The Exodus Project: A Deep Dive for the Hardcore Science Fiction Enthusiast.
For a specific breed of science-fiction enthusiast, the unveiling of Exodus stood as the most impactful moment from a recent gaming awards ceremony. Curiously, those very fans may not have grasped its full importance during the initial showcase.
Exodus, the first project from a new studio populated with ex- talent from a famous RPG developer, was initially teased a couple of years prior. At the latest event, the development team provided an targeted release window of 2027, accompanied by a action-packed trailer. Prior to this showcase, the studio's leadership discussed some of the authentic scientific concepts that serve as the basis for the game's universe: relativistic time effects, human augmentation, and galactic expansion. These are all inherently complex ideas, which are notoriously tough to communicate in a brief, showy trailer.

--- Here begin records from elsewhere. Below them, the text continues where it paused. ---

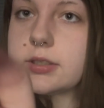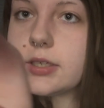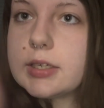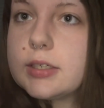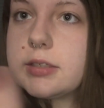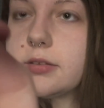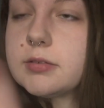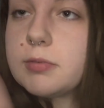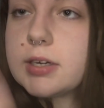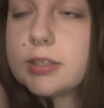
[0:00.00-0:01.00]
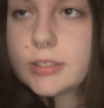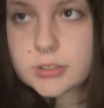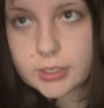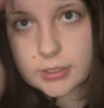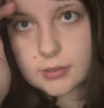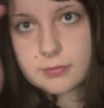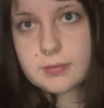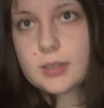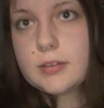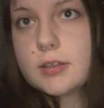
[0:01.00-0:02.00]
Okay, and you want to like try to
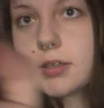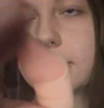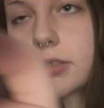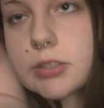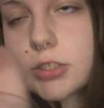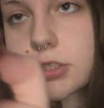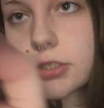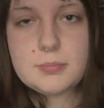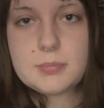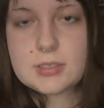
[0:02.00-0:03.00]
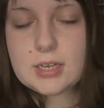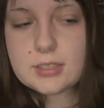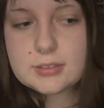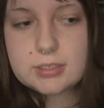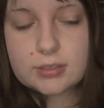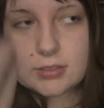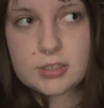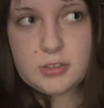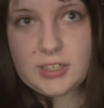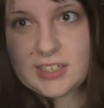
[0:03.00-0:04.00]
define the arch, but not like so
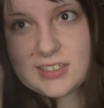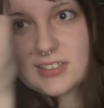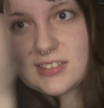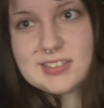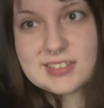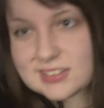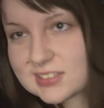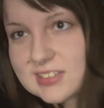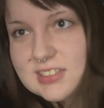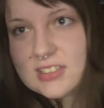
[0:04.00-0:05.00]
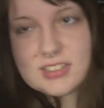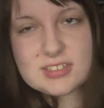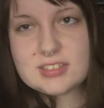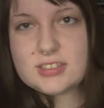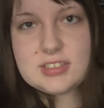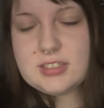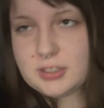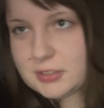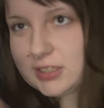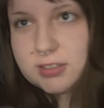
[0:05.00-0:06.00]
like, you know,
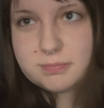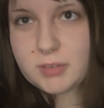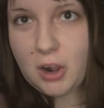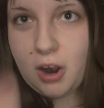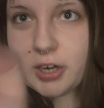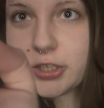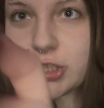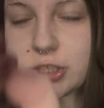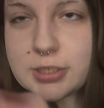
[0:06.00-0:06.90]
like harsh.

“It's a shame some of those innovative and fresh ideas were featured in the trailer. What I perceived was ‘stereotypical man in space,’” wrote one commenter. Another quipped, “All I got was ‘this is like a well-known space opera RPG at home.’” Reactions in community spaces were correspondingly mixed.
The trailer's strategy undoubtedly is logical from a commercial standpoint. When striving to stand out during a hours-long barrage of game announcements, what has broader appeal: Scientists discussing the intricacies of Einsteinian physics? Or giant robots blowing up while additional war machines emit plasma from their visors? However, in prioritizing loud action, the developers failed to include the quieter elements that make Exodus one of the more promising hard sci-fi games in development. Let's break it down.
The Question of Humanity
Does Exodus include aliens? Yes. The answer is nuanced. Look at that image near the beginning of the trailer, featuring a bipedal figure with ashen skin and cybernetic components integrated into their flesh. That was surely an alien, yes? In the end hinges on your interpretation regarding one of the game's central philosophical questions: If you applied gradual replacement logic to the human genome, is what results still human?
“We want the Celestials... for a player that isn't spend considerable amounts of time into absorbing the backstory, to still grasp the core concept that they're advanced humans, understand that they’re an antagonist you have to face... But also, at the end of the day, make sure it's enjoyable and that they're impressive and that they are satisfying to fight against,” explained the studio's general manager.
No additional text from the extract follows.